The response must be the exact lines from the one that contains "[5.00-6.00s]" through the end of the material, with no pictures and no additional lines.
_ _ _ _ _
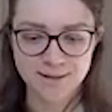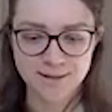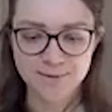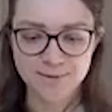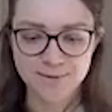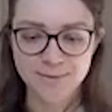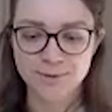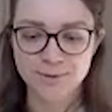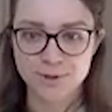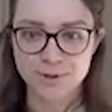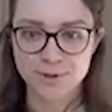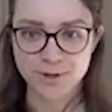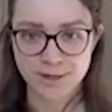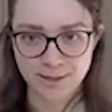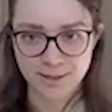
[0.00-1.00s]
Then we do the
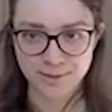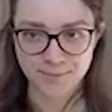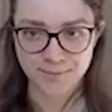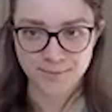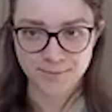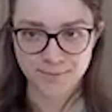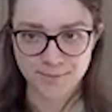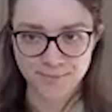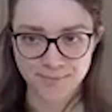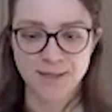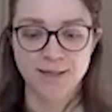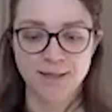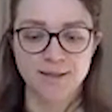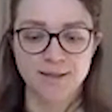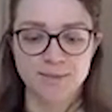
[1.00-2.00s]
training.
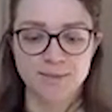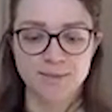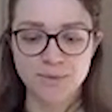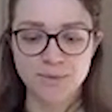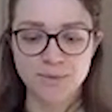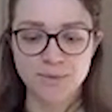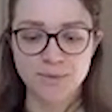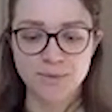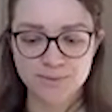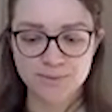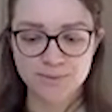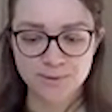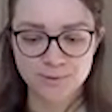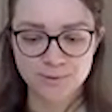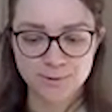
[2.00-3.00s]
The
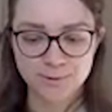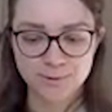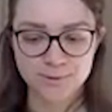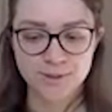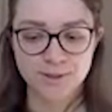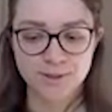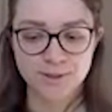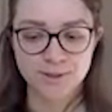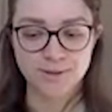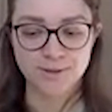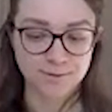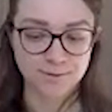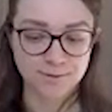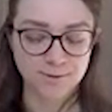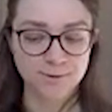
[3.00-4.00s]
most common tools
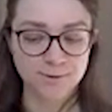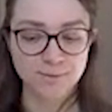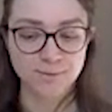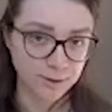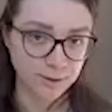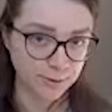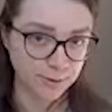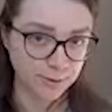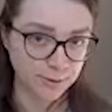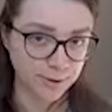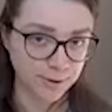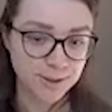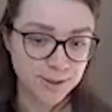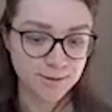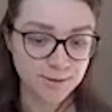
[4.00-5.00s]
are TensorFlow and
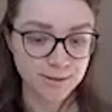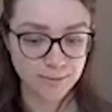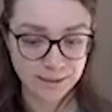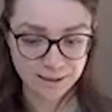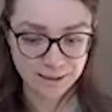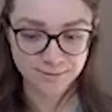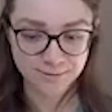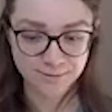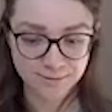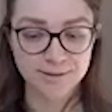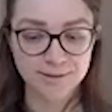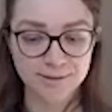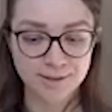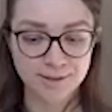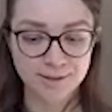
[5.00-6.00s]
PyTorch, and we
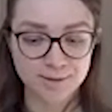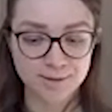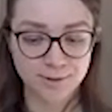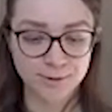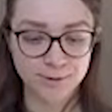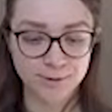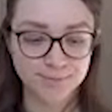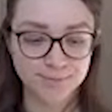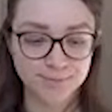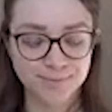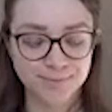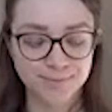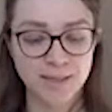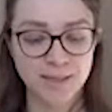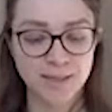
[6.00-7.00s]
covered
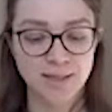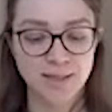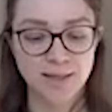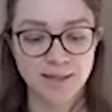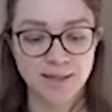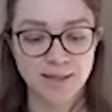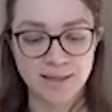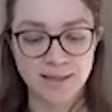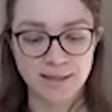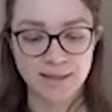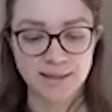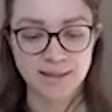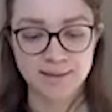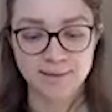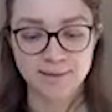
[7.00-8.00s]
TensorFlow.
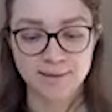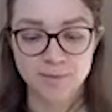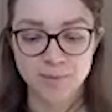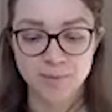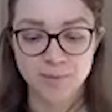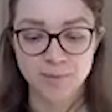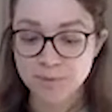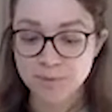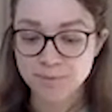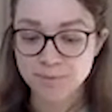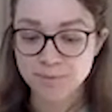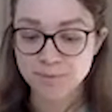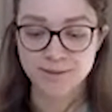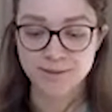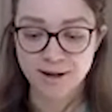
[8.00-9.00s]
And
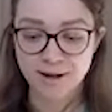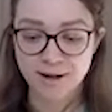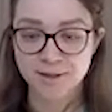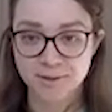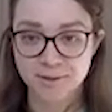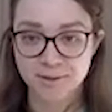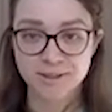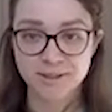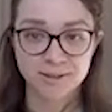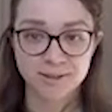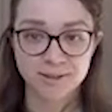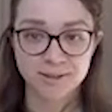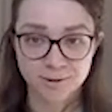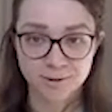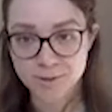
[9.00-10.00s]
people build their entire
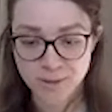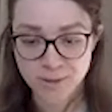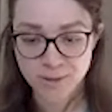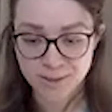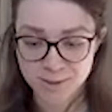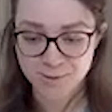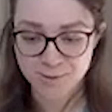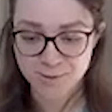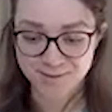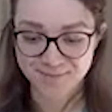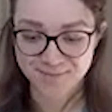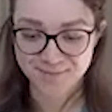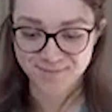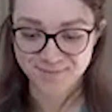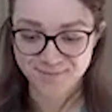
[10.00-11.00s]
career on this one
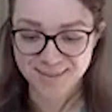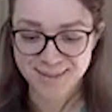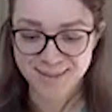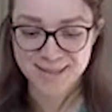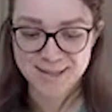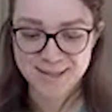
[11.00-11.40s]
square.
_ _ _ _ _
*ANSWER SECTION*
[5.00-6.00s]
PyTorch, and we
[6.00-7.00s]
covered
[7.00-8.00s]
TensorFlow.
[8.00-9.00s]
And
[9.00-10.00s]
people build their entire
[10.00-11.00s]
career on this one
[11.00-11.40s]
square.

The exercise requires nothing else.